Archaeologists at the University of New Mexico have studied the history of the Pueblo Indians from an unusual perspective: based on the principles of their poultry keeping. It is known that this group of peoples, who inhabited the southwest of America and the northwest of Mexico, kept turkeys in their economy 1600 years ago. The study's lead author, Professor Cyler Conrad, believes that this bird is an important part of the history of the region's indigenous people.
Studying the data obtained during the excavations, as well as historical evidence, Konrad was looking for answers to three questions: what place did the turkey pens occupy among other outbuildings; whether their design has changed over time, and what conclusions can be drawn based on generalized information over several centuries. The scientist concluded that the ancient pueblos had a "multifaceted relationship with these birds."
He found that sometimes the turkeys were kept right in the living rooms. In other cases, pens were specially designed for poultry, or for these purposes, premises were used that were already pens before. The most interesting discovery was the stay of the turkeys in the amazing "room 28": this was the name of one of the places in the Chaco Canyon, which is now a National Historical Park. In a room in one of the houses of an abandoned village, there were cylindrical vessels with traces of cocoa. The discovery was the first evidence of consumption of this drink in this region, as well as evidence of extensive trade ties - here cocoa does not grow. The turkeys from Room 28 may have been there even earlier - when the room itself was a pen.

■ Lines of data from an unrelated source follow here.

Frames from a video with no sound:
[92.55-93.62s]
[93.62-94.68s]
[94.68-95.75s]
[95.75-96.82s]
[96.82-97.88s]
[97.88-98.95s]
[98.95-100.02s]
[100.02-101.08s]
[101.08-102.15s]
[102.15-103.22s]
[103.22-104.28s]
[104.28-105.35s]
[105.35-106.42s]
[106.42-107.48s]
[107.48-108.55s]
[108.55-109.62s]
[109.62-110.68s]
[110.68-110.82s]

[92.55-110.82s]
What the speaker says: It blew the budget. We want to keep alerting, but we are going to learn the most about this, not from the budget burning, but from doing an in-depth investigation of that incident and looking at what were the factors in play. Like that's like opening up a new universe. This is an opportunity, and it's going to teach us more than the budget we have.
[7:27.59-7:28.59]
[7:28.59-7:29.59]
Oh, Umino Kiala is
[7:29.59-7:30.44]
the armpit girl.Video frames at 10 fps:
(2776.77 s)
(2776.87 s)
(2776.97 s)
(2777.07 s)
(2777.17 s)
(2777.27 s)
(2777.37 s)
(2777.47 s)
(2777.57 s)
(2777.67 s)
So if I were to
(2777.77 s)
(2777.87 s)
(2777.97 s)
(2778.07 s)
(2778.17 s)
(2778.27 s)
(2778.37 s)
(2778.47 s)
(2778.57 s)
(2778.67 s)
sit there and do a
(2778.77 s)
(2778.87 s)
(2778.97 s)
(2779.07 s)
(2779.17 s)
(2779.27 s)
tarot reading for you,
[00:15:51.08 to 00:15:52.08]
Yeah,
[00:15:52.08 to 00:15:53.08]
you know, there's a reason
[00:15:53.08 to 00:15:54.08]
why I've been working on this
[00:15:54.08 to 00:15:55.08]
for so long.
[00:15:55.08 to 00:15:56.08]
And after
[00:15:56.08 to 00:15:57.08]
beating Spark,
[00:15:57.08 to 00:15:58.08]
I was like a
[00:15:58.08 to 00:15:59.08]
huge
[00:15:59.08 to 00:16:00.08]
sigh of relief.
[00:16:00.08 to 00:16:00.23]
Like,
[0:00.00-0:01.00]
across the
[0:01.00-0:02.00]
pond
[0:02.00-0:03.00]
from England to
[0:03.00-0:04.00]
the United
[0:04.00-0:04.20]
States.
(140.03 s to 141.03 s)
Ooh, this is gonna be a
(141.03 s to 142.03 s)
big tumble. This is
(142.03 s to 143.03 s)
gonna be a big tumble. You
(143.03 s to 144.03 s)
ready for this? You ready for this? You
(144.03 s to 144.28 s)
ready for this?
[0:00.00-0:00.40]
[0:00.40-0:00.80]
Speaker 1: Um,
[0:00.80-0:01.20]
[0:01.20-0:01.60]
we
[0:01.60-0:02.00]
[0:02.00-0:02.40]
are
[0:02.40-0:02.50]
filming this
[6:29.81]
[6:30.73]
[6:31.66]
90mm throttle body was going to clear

Often, the pueblos let the turkeys go free, sometimes kept in small cages, sometimes tied to ropes. They were fed differently: the diet included both wild seeds and corn, which was present on the tables of their owners. The flexibility of poultry farming methods has allowed the Indians to successfully breed turkeys for so many years.
Konrad recalls that the indigenous peoples of this region have always had a "special and important relationship" with eagles, herons and other birds. The Maya and Aztecs domesticated turkeys for ritual purposes, but Konrad found no similar evidence for the pueblo.